MATERIAL FOR THE TASK below:

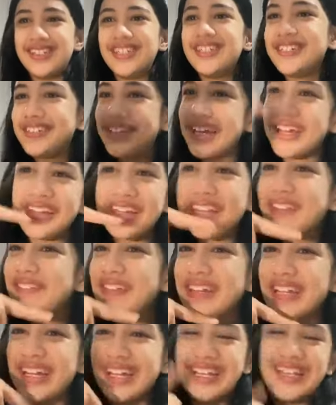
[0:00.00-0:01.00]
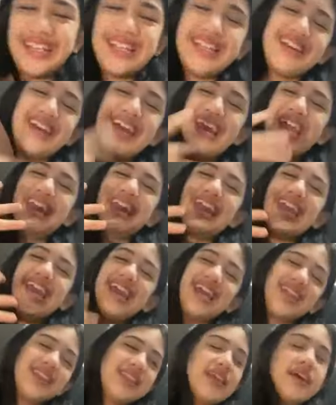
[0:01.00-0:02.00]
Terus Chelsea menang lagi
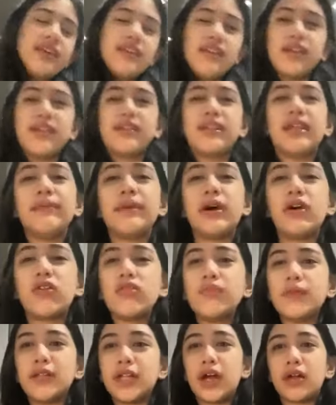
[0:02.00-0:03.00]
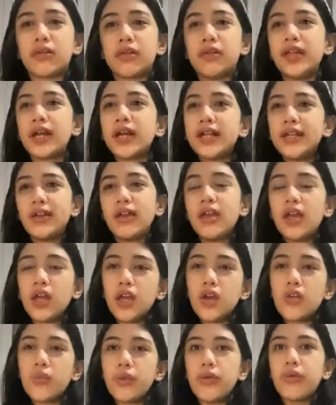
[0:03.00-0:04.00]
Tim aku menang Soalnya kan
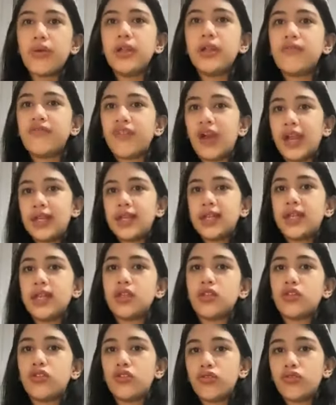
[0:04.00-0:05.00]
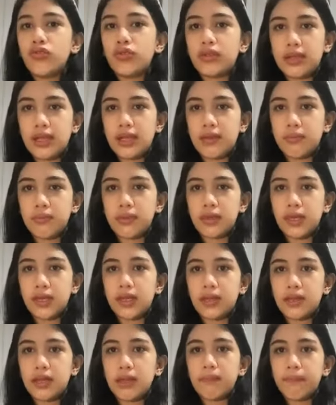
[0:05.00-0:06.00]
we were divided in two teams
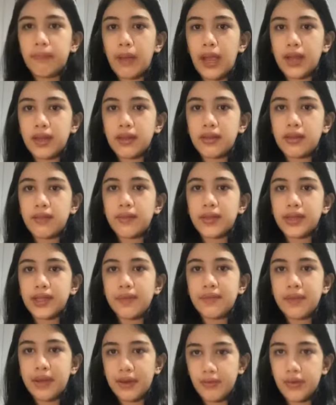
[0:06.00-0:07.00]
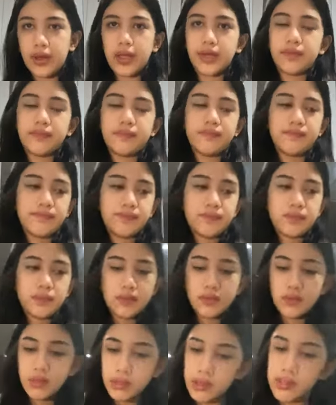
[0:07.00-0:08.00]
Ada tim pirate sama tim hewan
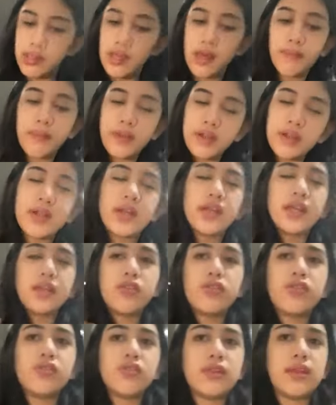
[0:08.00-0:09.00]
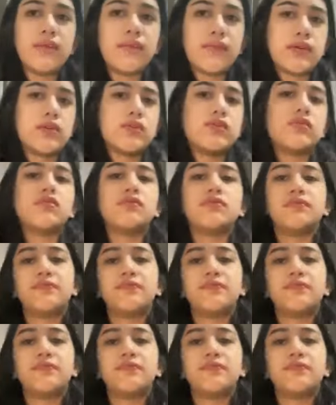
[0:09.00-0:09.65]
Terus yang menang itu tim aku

End of MATERIAL FOR THE TASK.

| ASSIGNMENT |
An answer that restates all the entries exactly and drops the images is what is needed.

| TASK RESULT |
[0:00.00-0:01.00]
[0:01.00-0:02.00]
Terus Chelsea menang lagi
[0:02.00-0:03.00]
[0:03.00-0:04.00]
Tim aku menang Soalnya kan
[0:04.00-0:05.00]
[0:05.00-0:06.00]
we were divided in two teams
[0:06.00-0:07.00]
[0:07.00-0:08.00]
Ada tim pirate sama tim hewan
[0:08.00-0:09.00]
[0:09.00-0:09.65]
Terus yang menang itu tim aku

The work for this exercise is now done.